Your objective: Reproduce the entries below exactly, but leave the pictures out.

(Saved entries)

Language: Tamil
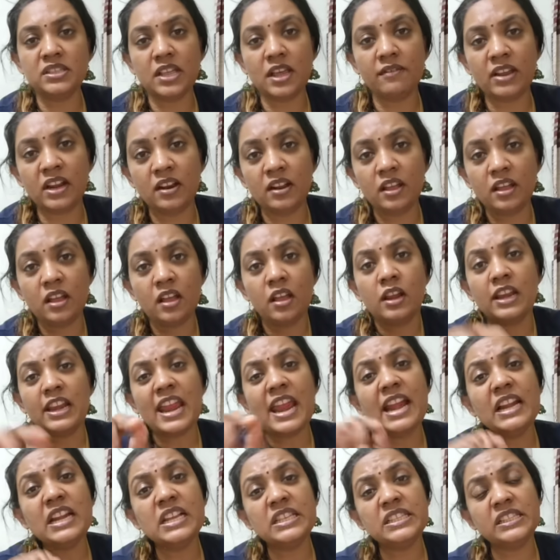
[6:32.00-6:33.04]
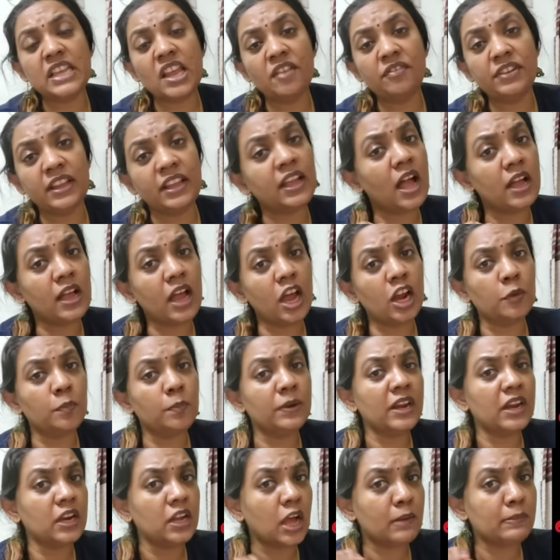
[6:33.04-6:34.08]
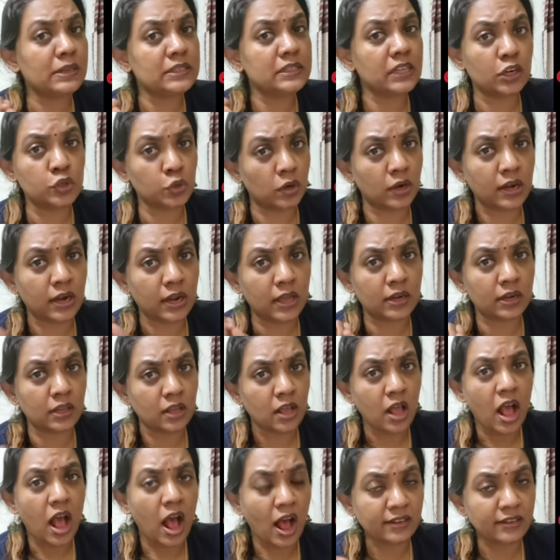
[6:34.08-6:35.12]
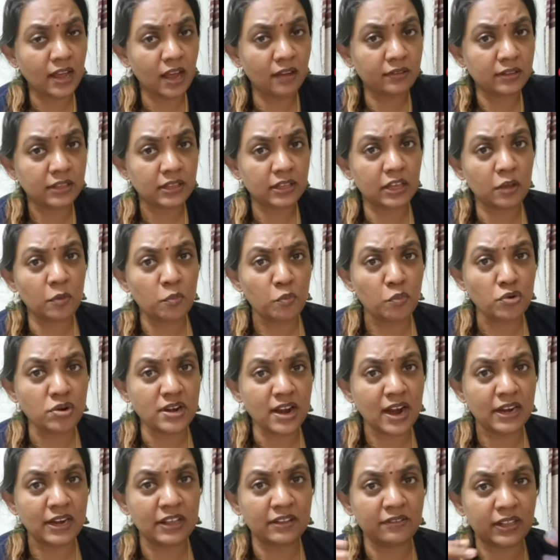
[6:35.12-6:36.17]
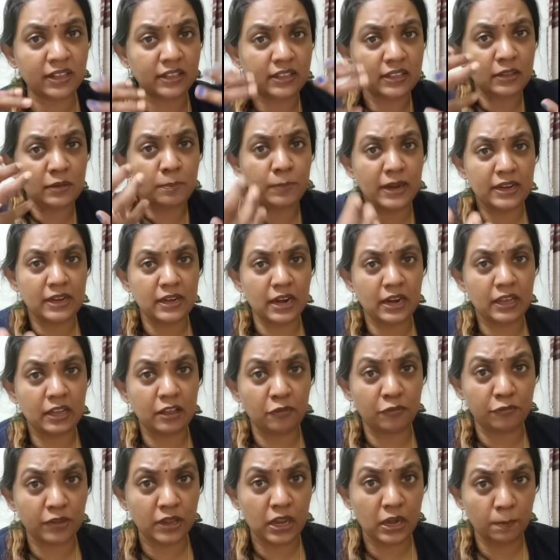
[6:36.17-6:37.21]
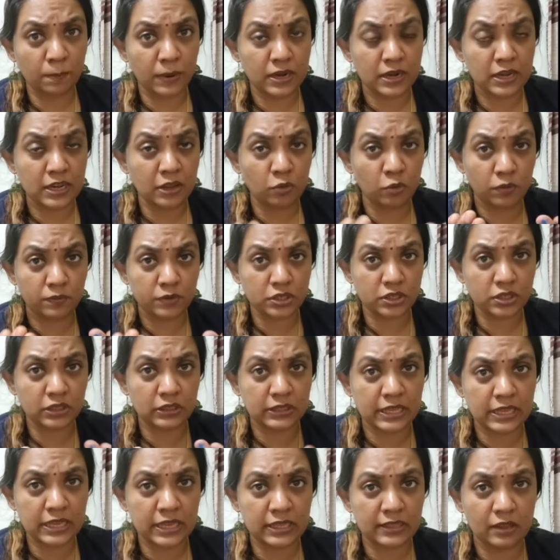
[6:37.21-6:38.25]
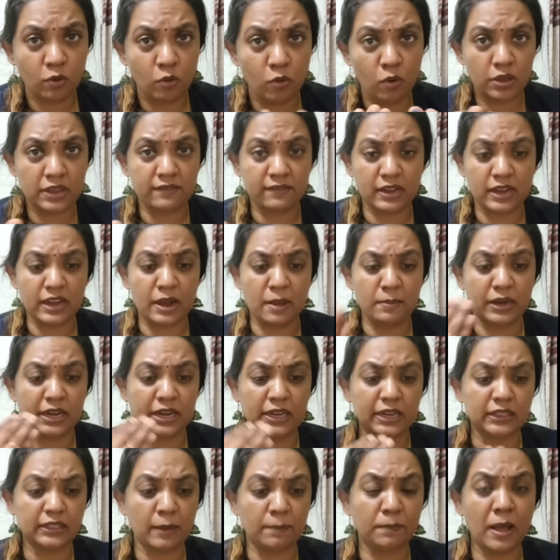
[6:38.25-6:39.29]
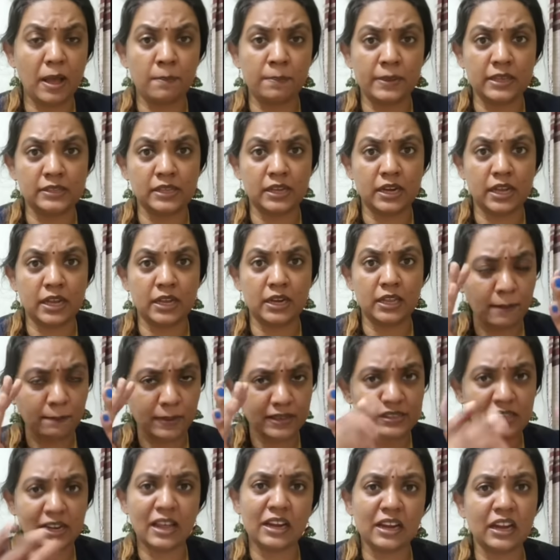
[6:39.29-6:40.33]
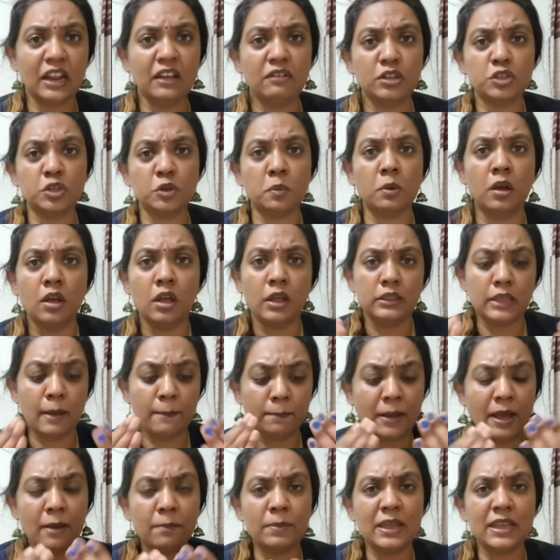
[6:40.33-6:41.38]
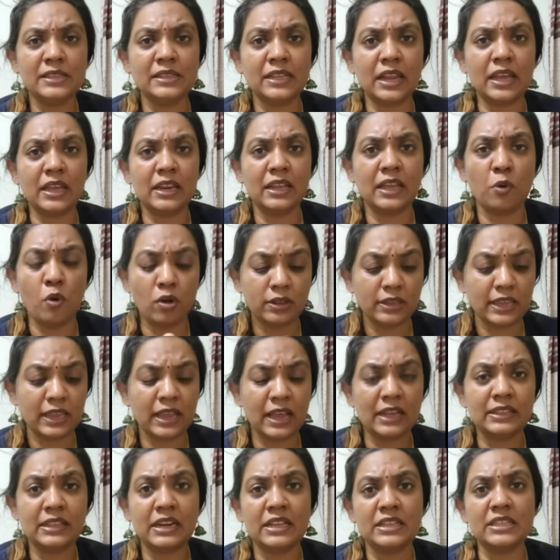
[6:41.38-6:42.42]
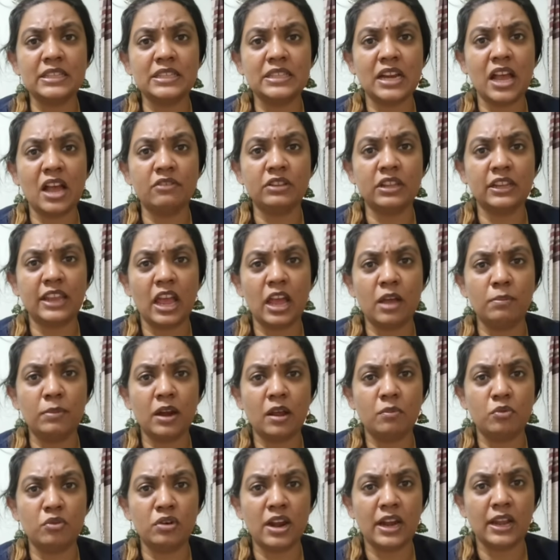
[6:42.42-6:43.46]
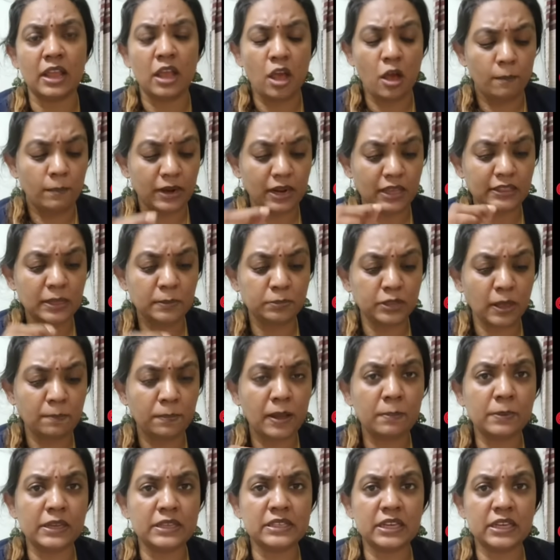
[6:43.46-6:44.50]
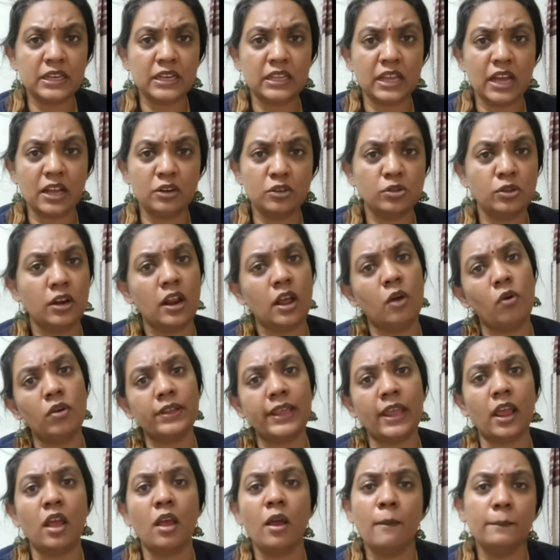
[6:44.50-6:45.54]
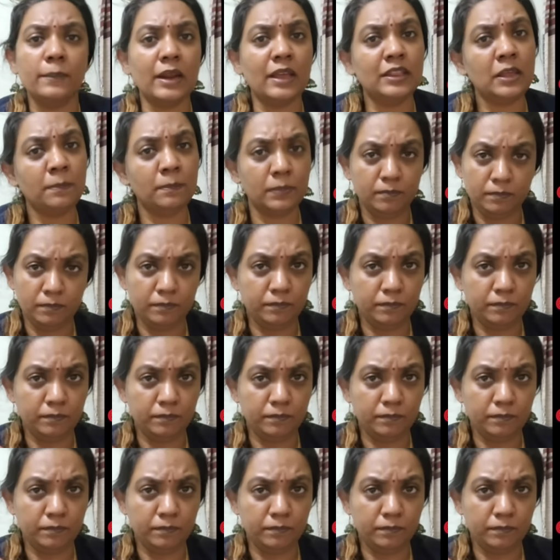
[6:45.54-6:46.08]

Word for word: செவன் லேடி சேஃப்டிக்காக அனுப்புறேன்னு கமல் சார் சொல்றாரு அதாவது முன்னாடி வந்து பெண்களுக்கு ஃபீல் பண்ணி ஒரு விஷயம் தெரியுது ஓ இவர் நம்ம கிட்ட தப்பா பேசுறாரு பேசுறாருன்னே வச்சுமோ தப்பா பேசுறாரு ஓகே அது ரெஜிஸ்டர் ஆகுது கேமரா முன்னாடி பிரதீப் தப்பா பேசிட்டு இருக்கான்னு சொன்னா ஓகே பிரதீப்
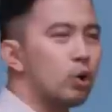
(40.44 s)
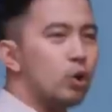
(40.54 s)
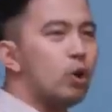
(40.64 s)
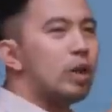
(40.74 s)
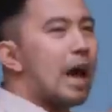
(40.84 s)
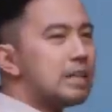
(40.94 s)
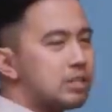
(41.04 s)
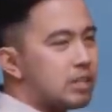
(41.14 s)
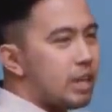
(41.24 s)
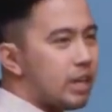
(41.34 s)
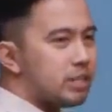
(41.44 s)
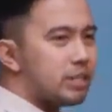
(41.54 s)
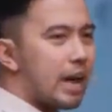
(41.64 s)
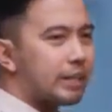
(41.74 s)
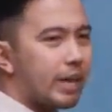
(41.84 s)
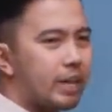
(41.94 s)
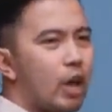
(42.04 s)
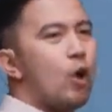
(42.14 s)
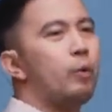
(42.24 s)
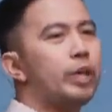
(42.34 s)
yung last series natin,
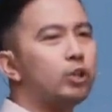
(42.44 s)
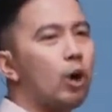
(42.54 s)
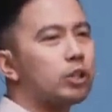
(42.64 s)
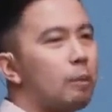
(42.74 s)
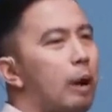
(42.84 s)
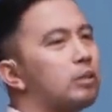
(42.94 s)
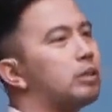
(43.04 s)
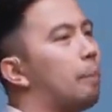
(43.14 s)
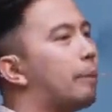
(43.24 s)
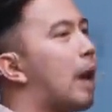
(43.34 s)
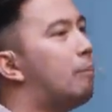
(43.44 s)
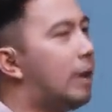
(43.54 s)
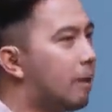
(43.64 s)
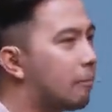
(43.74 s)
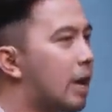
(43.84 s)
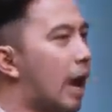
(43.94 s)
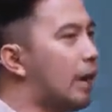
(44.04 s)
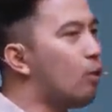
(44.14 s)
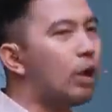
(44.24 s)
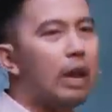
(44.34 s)
we talked about the problem.
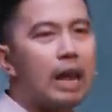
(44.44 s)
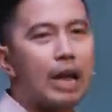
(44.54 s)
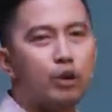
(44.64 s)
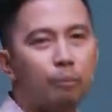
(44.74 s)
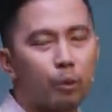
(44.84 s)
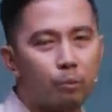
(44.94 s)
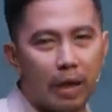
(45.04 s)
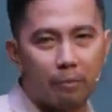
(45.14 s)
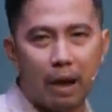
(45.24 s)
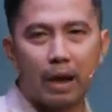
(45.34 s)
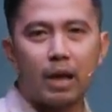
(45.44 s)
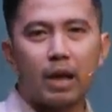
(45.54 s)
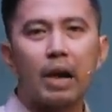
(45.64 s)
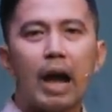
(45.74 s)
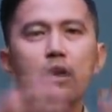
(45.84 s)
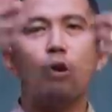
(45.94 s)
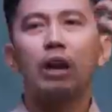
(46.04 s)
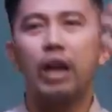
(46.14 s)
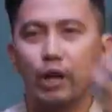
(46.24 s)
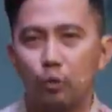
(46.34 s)
Gaano kalala yung problema? Gaano
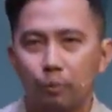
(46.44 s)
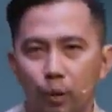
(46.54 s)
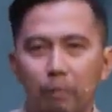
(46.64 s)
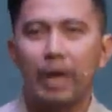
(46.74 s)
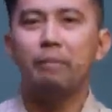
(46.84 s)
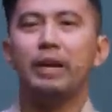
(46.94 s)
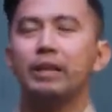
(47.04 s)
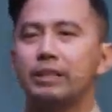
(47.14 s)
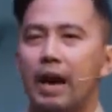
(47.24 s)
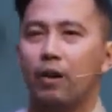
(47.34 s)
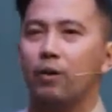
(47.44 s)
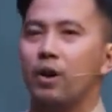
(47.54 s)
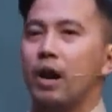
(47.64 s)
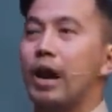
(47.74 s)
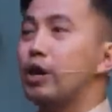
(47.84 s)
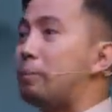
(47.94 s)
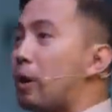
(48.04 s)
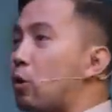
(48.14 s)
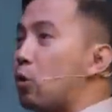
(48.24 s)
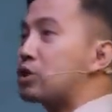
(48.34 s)
kalaki yung problema ng tao? Ngayon,
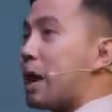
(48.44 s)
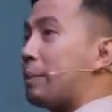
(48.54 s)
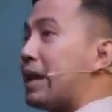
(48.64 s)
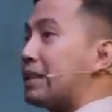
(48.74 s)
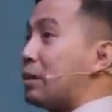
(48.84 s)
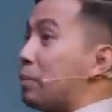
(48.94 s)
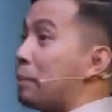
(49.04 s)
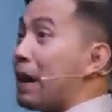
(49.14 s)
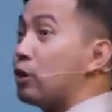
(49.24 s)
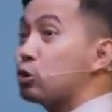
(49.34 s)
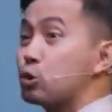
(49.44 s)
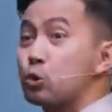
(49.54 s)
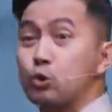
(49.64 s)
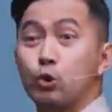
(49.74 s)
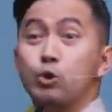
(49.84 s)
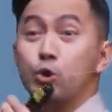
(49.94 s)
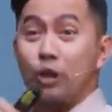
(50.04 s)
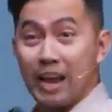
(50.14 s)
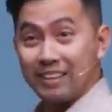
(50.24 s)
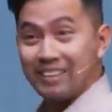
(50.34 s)
pag-uusapan natin, paano to
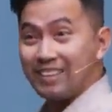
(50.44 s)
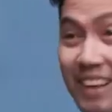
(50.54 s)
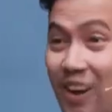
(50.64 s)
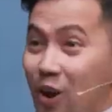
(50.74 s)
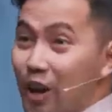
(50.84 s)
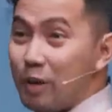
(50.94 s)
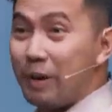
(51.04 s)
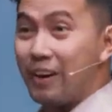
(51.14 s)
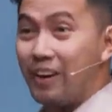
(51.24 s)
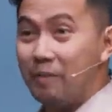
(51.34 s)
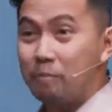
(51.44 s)
susolusyonan? Okay ba yon?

Response to this exercise:
Language: Tamil
[6:32.00-6:33.04]
[6:33.04-6:34.08]
[6:34.08-6:35.12]
[6:35.12-6:36.17]
[6:36.17-6:37.21]
[6:37.21-6:38.25]
[6:38.25-6:39.29]
[6:39.29-6:40.33]
[6:40.33-6:41.38]
[6:41.38-6:42.42]
[6:42.42-6:43.46]
[6:43.46-6:44.50]
[6:44.50-6:45.54]
[6:45.54-6:46.08]

Word for word: செவன் லேடி சேஃப்டிக்காக அனுப்புறேன்னு கமல் சார் சொல்றாரு அதாவது முன்னாடி வந்து பெண்களுக்கு ஃபீல் பண்ணி ஒரு விஷயம் தெரியுது ஓ இவர் நம்ம கிட்ட தப்பா பேசுறாரு பேசுறாருன்னே வச்சுமோ தப்பா பேசுறாரு ஓகே அது ரெஜிஸ்டர் ஆகுது கேமரா முன்னாடி பிரதீப் தப்பா பேசிட்டு இருக்கான்னு சொன்னா ஓகே பிரதீப்
(40.44 s)
(40.54 s)
(40.64 s)
(40.74 s)
(40.84 s)
(40.94 s)
(41.04 s)
(41.14 s)
(41.24 s)
(41.34 s)
(41.44 s)
(41.54 s)
(41.64 s)
(41.74 s)
(41.84 s)
(41.94 s)
(42.04 s)
(42.14 s)
(42.24 s)
(42.34 s)
yung last series natin,
(42.44 s)
(42.54 s)
(42.64 s)
(42.74 s)
(42.84 s)
(42.94 s)
(43.04 s)
(43.14 s)
(43.24 s)
(43.34 s)
(43.44 s)
(43.54 s)
(43.64 s)
(43.74 s)
(43.84 s)
(43.94 s)
(44.04 s)
(44.14 s)
(44.24 s)
(44.34 s)
we talked about the problem.
(44.44 s)
(44.54 s)
(44.64 s)
(44.74 s)
(44.84 s)
(44.94 s)
(45.04 s)
(45.14 s)
(45.24 s)
(45.34 s)
(45.44 s)
(45.54 s)
(45.64 s)
(45.74 s)
(45.84 s)
(45.94 s)
(46.04 s)
(46.14 s)
(46.24 s)
(46.34 s)
Gaano kalala yung problema? Gaano
(46.44 s)
(46.54 s)
(46.64 s)
(46.74 s)
(46.84 s)
(46.94 s)
(47.04 s)
(47.14 s)
(47.24 s)
(47.34 s)
(47.44 s)
(47.54 s)
(47.64 s)
(47.74 s)
(47.84 s)
(47.94 s)
(48.04 s)
(48.14 s)
(48.24 s)
(48.34 s)
kalaki yung problema ng tao? Ngayon,
(48.44 s)
(48.54 s)
(48.64 s)
(48.74 s)
(48.84 s)
(48.94 s)
(49.04 s)
(49.14 s)
(49.24 s)
(49.34 s)
(49.44 s)
(49.54 s)
(49.64 s)
(49.74 s)
(49.84 s)
(49.94 s)
(50.04 s)
(50.14 s)
(50.24 s)
(50.34 s)
pag-uusapan natin, paano to
(50.44 s)
(50.54 s)
(50.64 s)
(50.74 s)
(50.84 s)
(50.94 s)
(51.04 s)
(51.14 s)
(51.24 s)
(51.34 s)
(51.44 s)
susolusyonan? Okay ba yon?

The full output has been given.